- [Task details]
Between the line containing "[00:08:36.44]" and the line containing "[00:08:45.44]" lies a run of lines; give that run again exactly, with both of those lines, and nothing else from the entries below.

Provided records section start

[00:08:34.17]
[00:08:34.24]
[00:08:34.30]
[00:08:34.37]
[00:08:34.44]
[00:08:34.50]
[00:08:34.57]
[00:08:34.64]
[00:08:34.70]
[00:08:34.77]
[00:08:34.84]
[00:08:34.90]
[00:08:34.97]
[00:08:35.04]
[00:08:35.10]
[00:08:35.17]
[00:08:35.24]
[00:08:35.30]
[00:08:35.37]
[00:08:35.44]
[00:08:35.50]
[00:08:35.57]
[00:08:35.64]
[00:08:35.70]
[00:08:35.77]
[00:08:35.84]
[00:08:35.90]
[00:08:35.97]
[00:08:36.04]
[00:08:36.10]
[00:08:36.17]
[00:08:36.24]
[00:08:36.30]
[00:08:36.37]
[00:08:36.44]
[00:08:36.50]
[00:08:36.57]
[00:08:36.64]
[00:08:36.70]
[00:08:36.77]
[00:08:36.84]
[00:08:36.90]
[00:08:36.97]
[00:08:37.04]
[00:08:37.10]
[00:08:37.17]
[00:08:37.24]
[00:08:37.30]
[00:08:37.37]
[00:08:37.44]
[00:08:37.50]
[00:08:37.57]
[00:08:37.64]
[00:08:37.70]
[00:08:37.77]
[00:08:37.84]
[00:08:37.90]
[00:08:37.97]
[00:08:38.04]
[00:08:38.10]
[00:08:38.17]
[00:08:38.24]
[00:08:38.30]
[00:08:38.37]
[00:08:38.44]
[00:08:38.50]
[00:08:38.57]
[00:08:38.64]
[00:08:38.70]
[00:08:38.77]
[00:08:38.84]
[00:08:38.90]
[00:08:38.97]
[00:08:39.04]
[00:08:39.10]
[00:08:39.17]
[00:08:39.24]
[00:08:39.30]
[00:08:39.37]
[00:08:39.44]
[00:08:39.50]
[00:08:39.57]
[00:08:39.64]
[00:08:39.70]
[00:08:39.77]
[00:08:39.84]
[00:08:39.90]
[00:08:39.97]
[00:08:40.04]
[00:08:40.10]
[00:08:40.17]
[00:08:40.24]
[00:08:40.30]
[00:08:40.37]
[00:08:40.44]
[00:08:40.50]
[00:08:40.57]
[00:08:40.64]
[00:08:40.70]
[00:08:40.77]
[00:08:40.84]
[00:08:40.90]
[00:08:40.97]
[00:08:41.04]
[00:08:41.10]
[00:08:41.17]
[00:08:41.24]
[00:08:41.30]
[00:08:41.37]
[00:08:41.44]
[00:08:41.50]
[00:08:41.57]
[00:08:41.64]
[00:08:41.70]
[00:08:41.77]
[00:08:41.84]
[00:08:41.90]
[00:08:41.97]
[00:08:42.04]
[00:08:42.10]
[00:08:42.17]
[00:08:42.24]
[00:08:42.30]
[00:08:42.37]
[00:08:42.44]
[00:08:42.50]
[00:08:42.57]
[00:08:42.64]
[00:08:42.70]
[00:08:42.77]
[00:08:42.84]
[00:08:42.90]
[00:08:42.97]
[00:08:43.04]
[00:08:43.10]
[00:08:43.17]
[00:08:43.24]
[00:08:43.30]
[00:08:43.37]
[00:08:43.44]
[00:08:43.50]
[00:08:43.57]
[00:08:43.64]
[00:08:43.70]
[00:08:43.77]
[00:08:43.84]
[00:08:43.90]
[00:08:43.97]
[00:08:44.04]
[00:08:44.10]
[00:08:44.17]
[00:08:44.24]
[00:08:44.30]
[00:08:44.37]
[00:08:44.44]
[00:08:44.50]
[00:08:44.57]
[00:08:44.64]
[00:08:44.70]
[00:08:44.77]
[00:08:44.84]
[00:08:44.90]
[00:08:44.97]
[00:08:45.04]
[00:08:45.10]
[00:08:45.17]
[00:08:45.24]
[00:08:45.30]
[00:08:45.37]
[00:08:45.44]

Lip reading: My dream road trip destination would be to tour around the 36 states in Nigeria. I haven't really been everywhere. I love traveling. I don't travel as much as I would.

Provided records section end

- [Output of the task]
[00:08:36.44]
[00:08:36.50]
[00:08:36.57]
[00:08:36.64]
[00:08:36.70]
[00:08:36.77]
[00:08:36.84]
[00:08:36.90]
[00:08:36.97]
[00:08:37.04]
[00:08:37.10]
[00:08:37.17]
[00:08:37.24]
[00:08:37.30]
[00:08:37.37]
[00:08:37.44]
[00:08:37.50]
[00:08:37.57]
[00:08:37.64]
[00:08:37.70]
[00:08:37.77]
[00:08:37.84]
[00:08:37.90]
[00:08:37.97]
[00:08:38.04]
[00:08:38.10]
[00:08:38.17]
[00:08:38.24]
[00:08:38.30]
[00:08:38.37]
[00:08:38.44]
[00:08:38.50]
[00:08:38.57]
[00:08:38.64]
[00:08:38.70]
[00:08:38.77]
[00:08:38.84]
[00:08:38.90]
[00:08:38.97]
[00:08:39.04]
[00:08:39.10]
[00:08:39.17]
[00:08:39.24]
[00:08:39.30]
[00:08:39.37]
[00:08:39.44]
[00:08:39.50]
[00:08:39.57]
[00:08:39.64]
[00:08:39.70]
[00:08:39.77]
[00:08:39.84]
[00:08:39.90]
[00:08:39.97]
[00:08:40.04]
[00:08:40.10]
[00:08:40.17]
[00:08:40.24]
[00:08:40.30]
[00:08:40.37]
[00:08:40.44]
[00:08:40.50]
[00:08:40.57]
[00:08:40.64]
[00:08:40.70]
[00:08:40.77]
[00:08:40.84]
[00:08:40.90]
[00:08:40.97]
[00:08:41.04]
[00:08:41.10]
[00:08:41.17]
[00:08:41.24]
[00:08:41.30]
[00:08:41.37]
[00:08:41.44]
[00:08:41.50]
[00:08:41.57]
[00:08:41.64]
[00:08:41.70]
[00:08:41.77]
[00:08:41.84]
[00:08:41.90]
[00:08:41.97]
[00:08:42.04]
[00:08:42.10]
[00:08:42.17]
[00:08:42.24]
[00:08:42.30]
[00:08:42.37]
[00:08:42.44]
[00:08:42.50]
[00:08:42.57]
[00:08:42.64]
[00:08:42.70]
[00:08:42.77]
[00:08:42.84]
[00:08:42.90]
[00:08:42.97]
[00:08:43.04]
[00:08:43.10]
[00:08:43.17]
[00:08:43.24]
[00:08:43.30]
[00:08:43.37]
[00:08:43.44]
[00:08:43.50]
[00:08:43.57]
[00:08:43.64]
[00:08:43.70]
[00:08:43.77]
[00:08:43.84]
[00:08:43.90]
[00:08:43.97]
[00:08:44.04]
[00:08:44.10]
[00:08:44.17]
[00:08:44.24]
[00:08:44.30]
[00:08:44.37]
[00:08:44.44]
[00:08:44.50]
[00:08:44.57]
[00:08:44.64]
[00:08:44.70]
[00:08:44.77]
[00:08:44.84]
[00:08:44.90]
[00:08:44.97]
[00:08:45.04]
[00:08:45.10]
[00:08:45.17]
[00:08:45.24]
[00:08:45.30]
[00:08:45.37]
[00:08:45.44]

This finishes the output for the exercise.